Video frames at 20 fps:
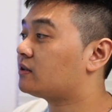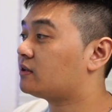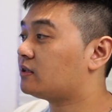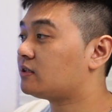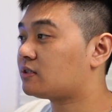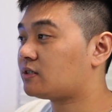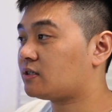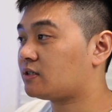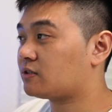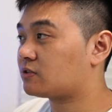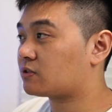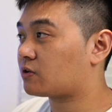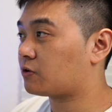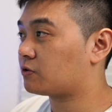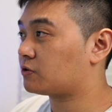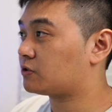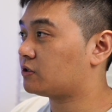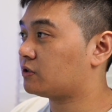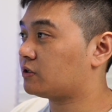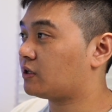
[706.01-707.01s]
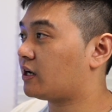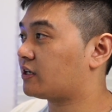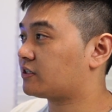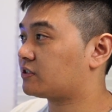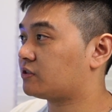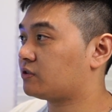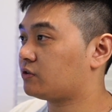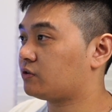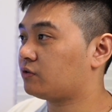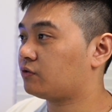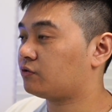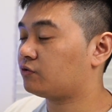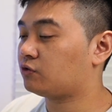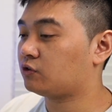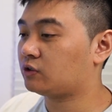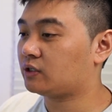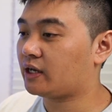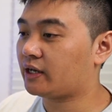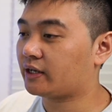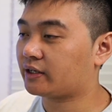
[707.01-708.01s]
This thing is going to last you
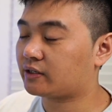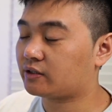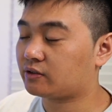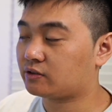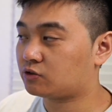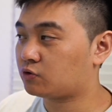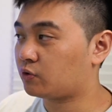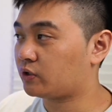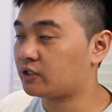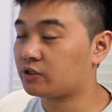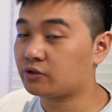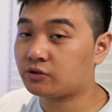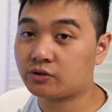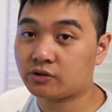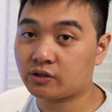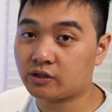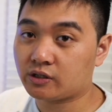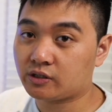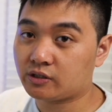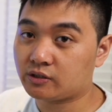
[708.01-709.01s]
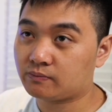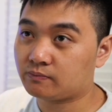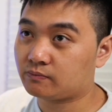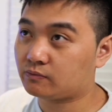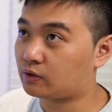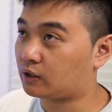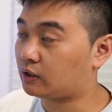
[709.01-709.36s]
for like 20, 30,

* Required work:
Inclusive range, exact copy: the line containing "[706.01-707.01s]" through the last line of the listing. Print nothing else, and no pictures.

* Your response:
[706.01-707.01s]
[707.01-708.01s]
This thing is going to last you
[708.01-709.01s]
[709.01-709.36s]
for like 20, 30,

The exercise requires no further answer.